Keyhole gardens key for improved nutrition


Lesotho faces challenges around nutrition with around 33 percent of the children under five years of age stunted. Official statistics also show that only 11 percent of children between six months and two years meet the criteria for a minimum acceptable diet while half of infants are suffering from some degree of anemia. These drawbacks can be surmounted if communities receive the right information on nutrition as well as support on gardening at the household level.

Lesotho prioritises the fight against hunger and the Government works with several stakeholders on how to improve productivity and nutrition. These efforts have been buttressed by various other instruments aimed at strengthening partnerships between state and non-state actors for promoting technologies, methods and tools for increasing agricultural production and productivity within the broader farming community.

As a result of these partnerships, various stakeholders in Lesotho have come up with a mechanism to equip farmers with the requisite skills in home gardening and information on nutrition. FAO, in partnership with the Ministry of Agriculture and Food Security and all members of the Home Gardening and Nutrition Working Group (NGOs, UN agencies and Government institutions) have produced training materials on home gardening and nutrition aimed at enhancing productivity as well as access to information on nutrition.

Joint efforts required

Mr Borja Miguélez, FAO Emergency and Resilience Coordinator, said disseminating information on nutrition as well as equipping farmers with skills on gardening was the first step towards mitigating some of the challenges that the country faced.
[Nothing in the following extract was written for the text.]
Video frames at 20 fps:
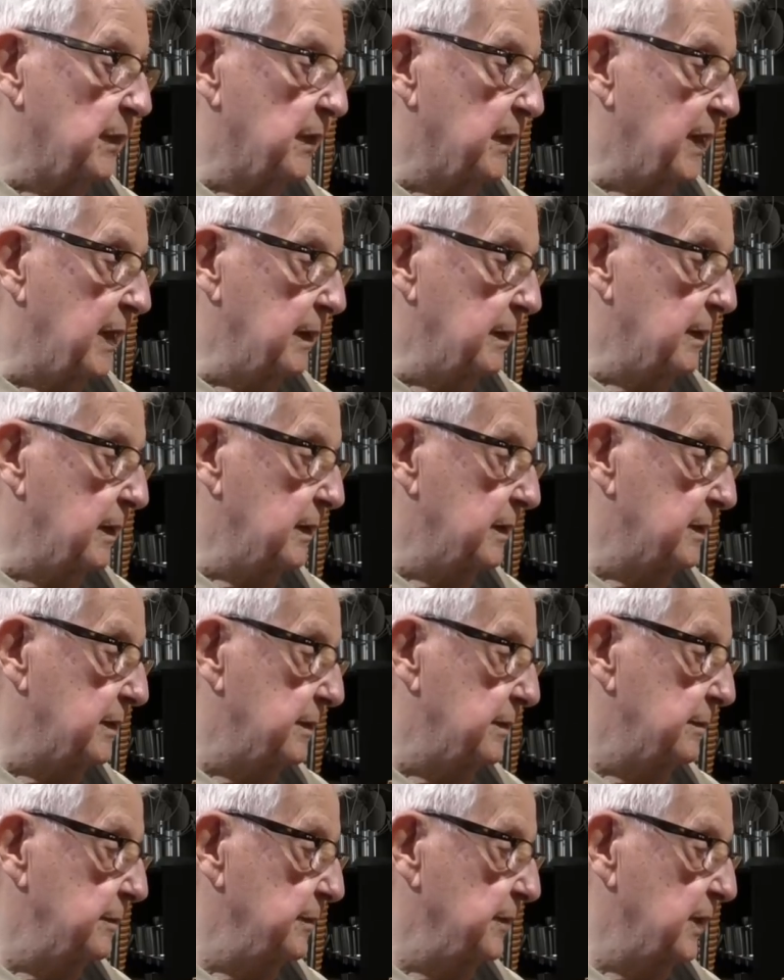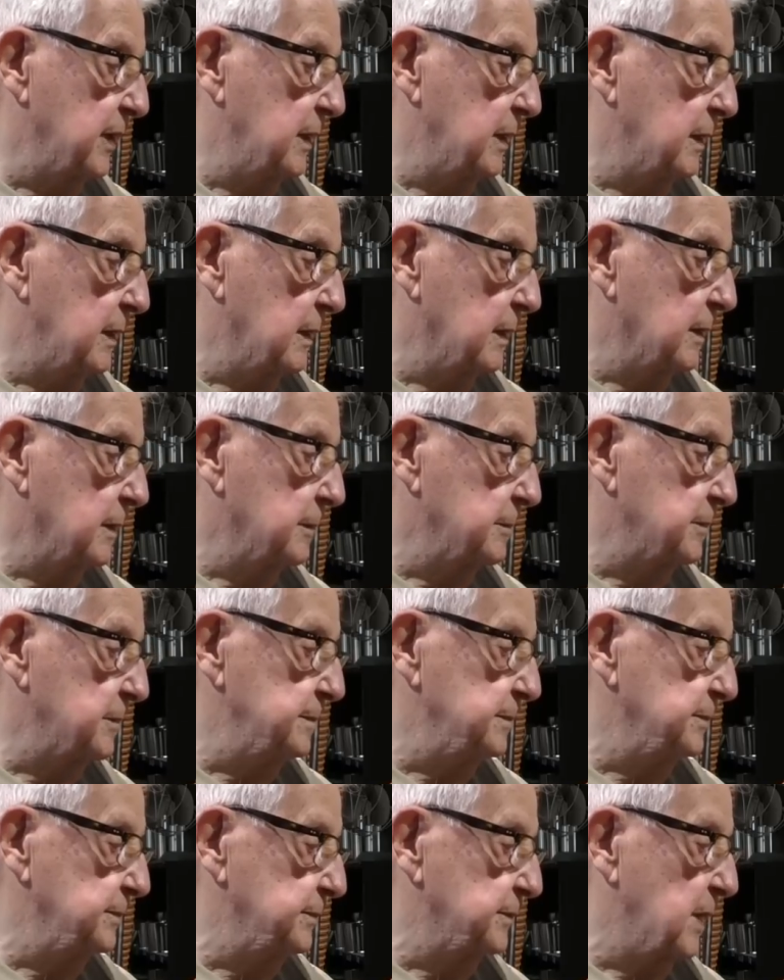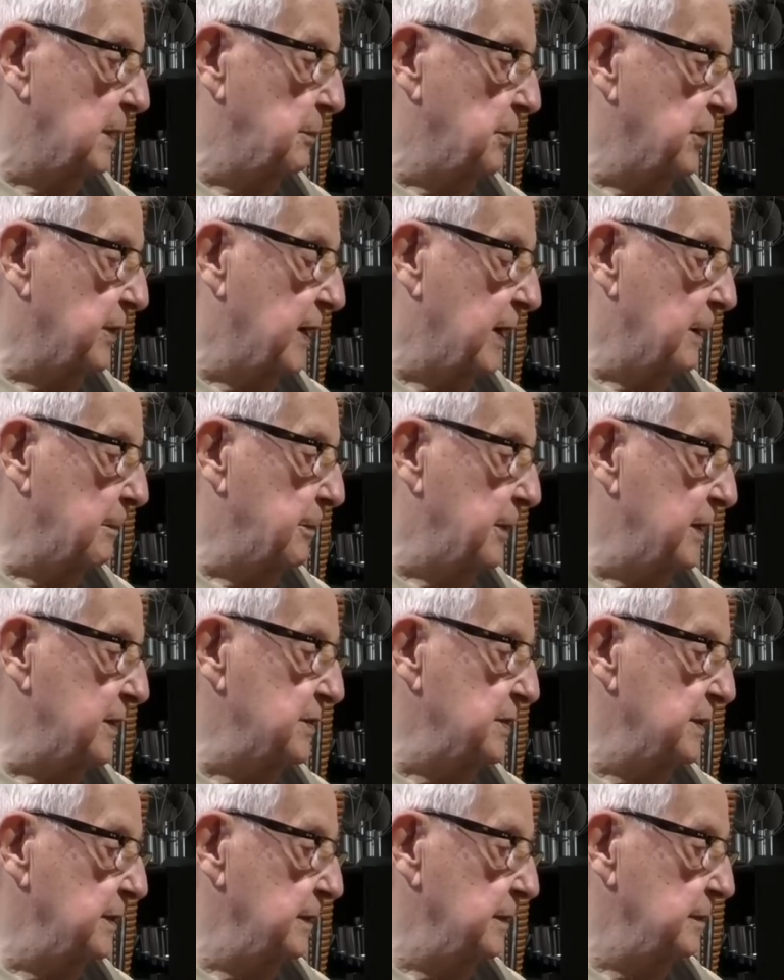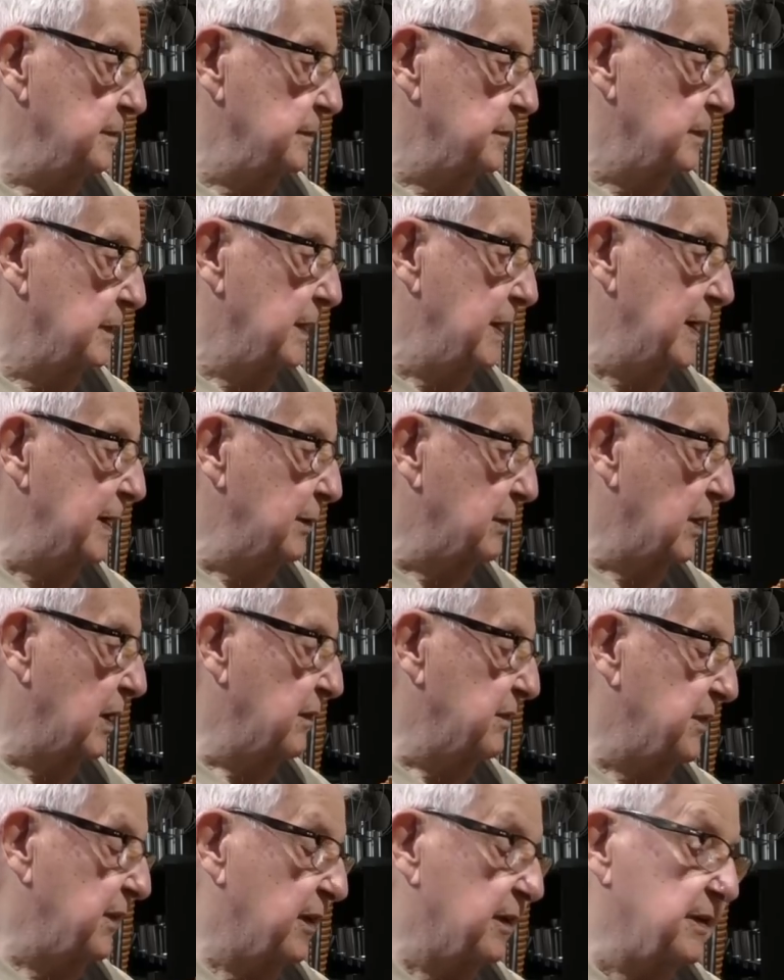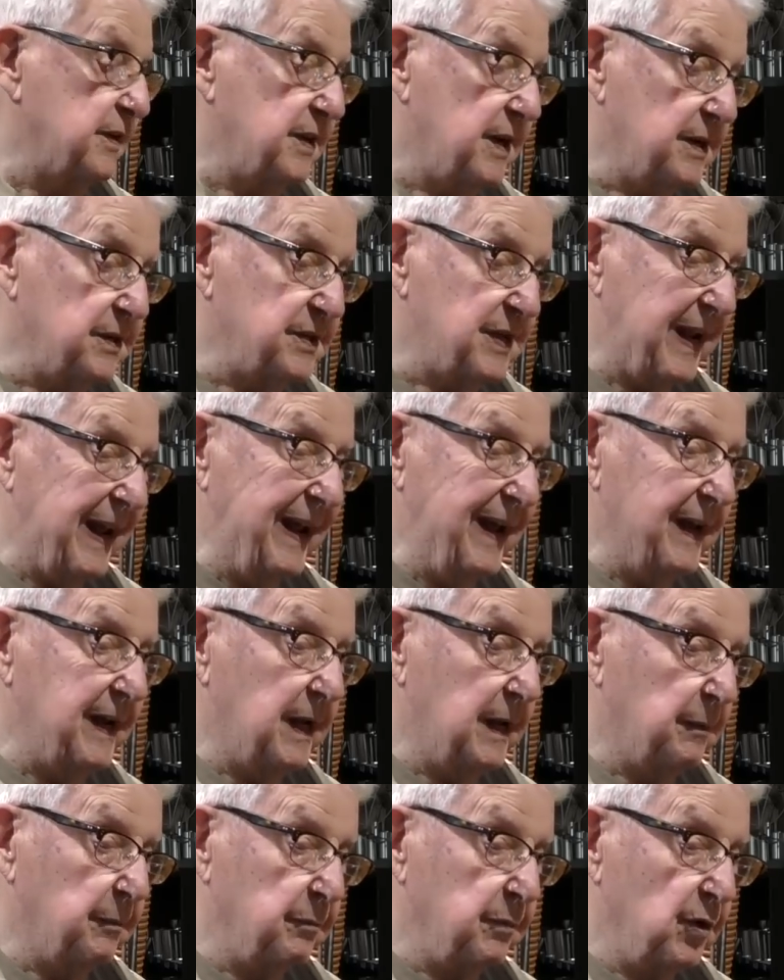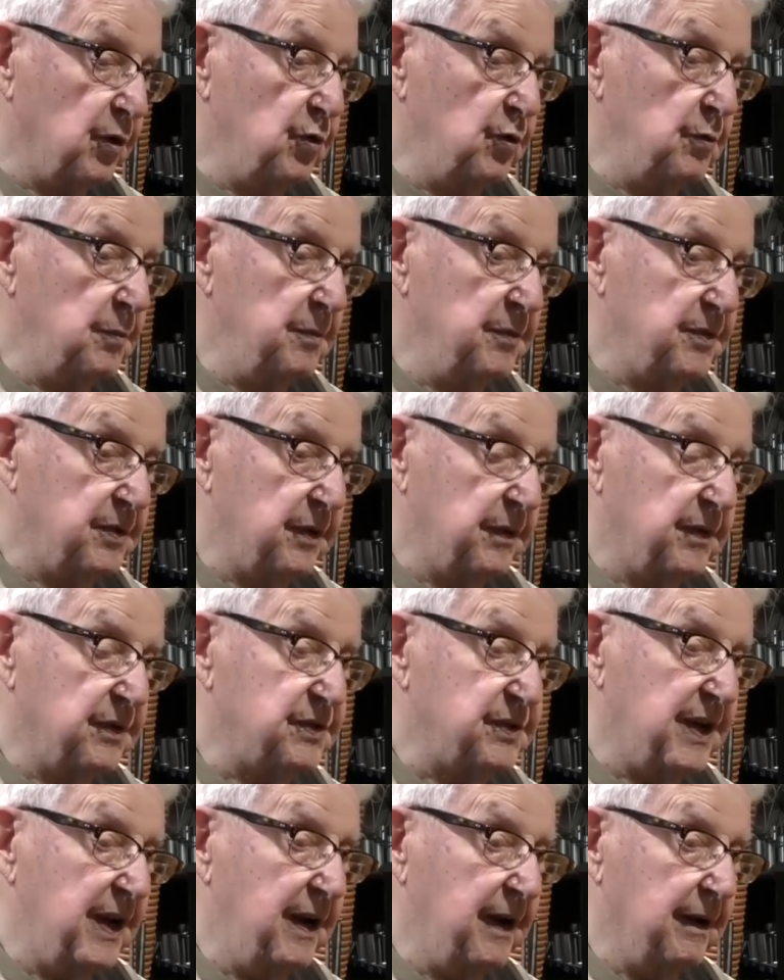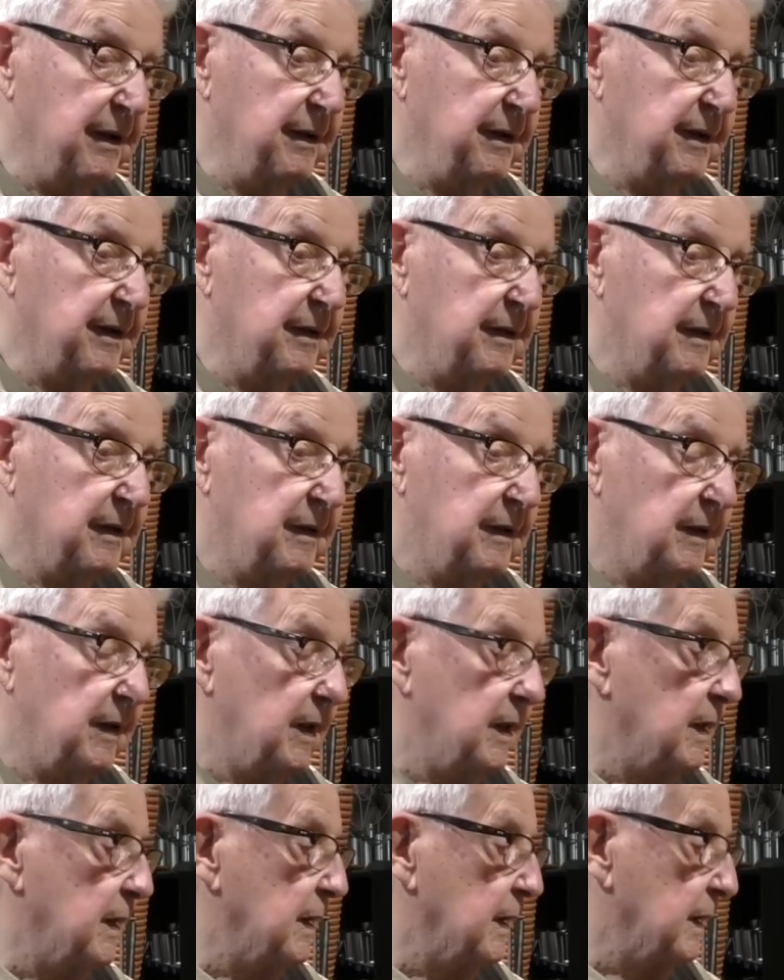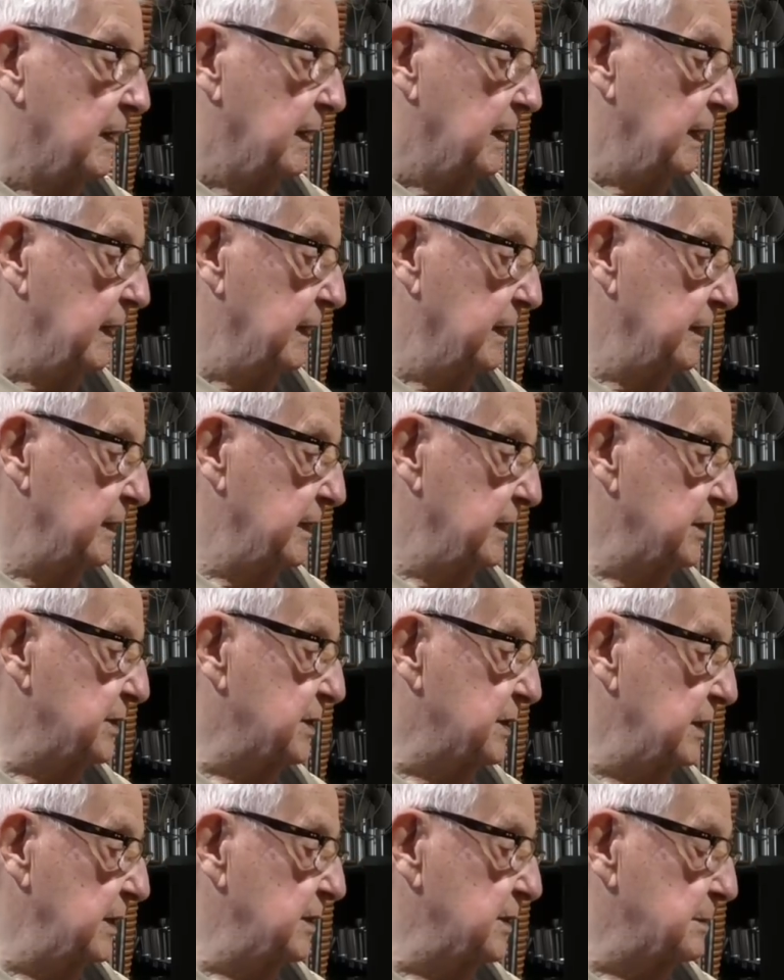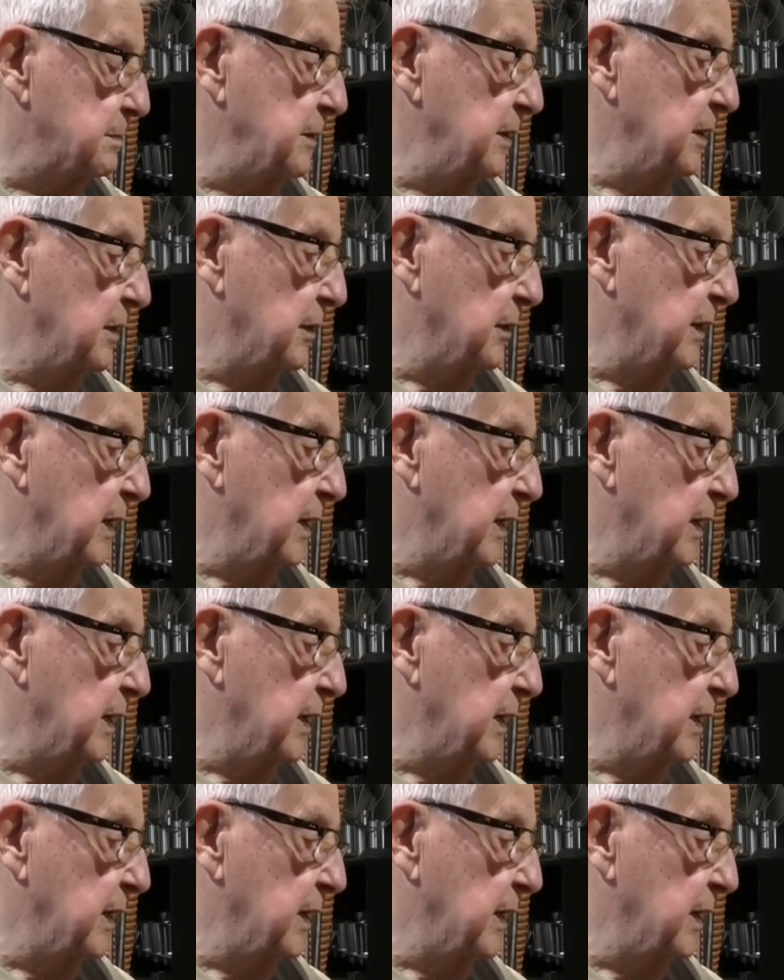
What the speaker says: the double diapason languid affair does add a bloom to the sound, and it's been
“Getting the right information on nutrition practices and concrete ways to produce more diverse food such as keyhole or trench gardens are factors to correct this situation. However, nutrition status is sustained by many elements beyond food availability like health, water and sanitation and feeding practices. This complexity calls for joint efforts by all stakeholders. This explains our interest to work with extension staff and schools,” said Mr Miguélez.

The training materials produced focused on messages revolving around healthy eating, diversifying crops, improving productivity and the importance of growing food at home. They are being distributed widely across schools, farmers, agricultural resource centres as well as other stakeholders involved in agriculture, food security and nutrition. They were produced with funding from the European Commission Humanitarian Aid and Civil Protection department (ECHO), the United Kingdom’s Department for International Development (DFID) and the Office of U.S. Foreign Disaster Assistance (OFDA).

King Letsie III – the Lesotho Monarch and Africa’s Nutrition Champion – has shown how his country prioritises eradication of hunger and increased nutrition by consistently highlighting how this could be achieved at various forums. This includes the Second International Conference on Nutrition (ICN2) last year where he met the FAO Director-General, Mr José Graziano da Silva, and reiterated how countries in Africa are still confronted with multiple burdens of malnutrition, including the high rates of stunting, wasting and micronutrient deficiencies.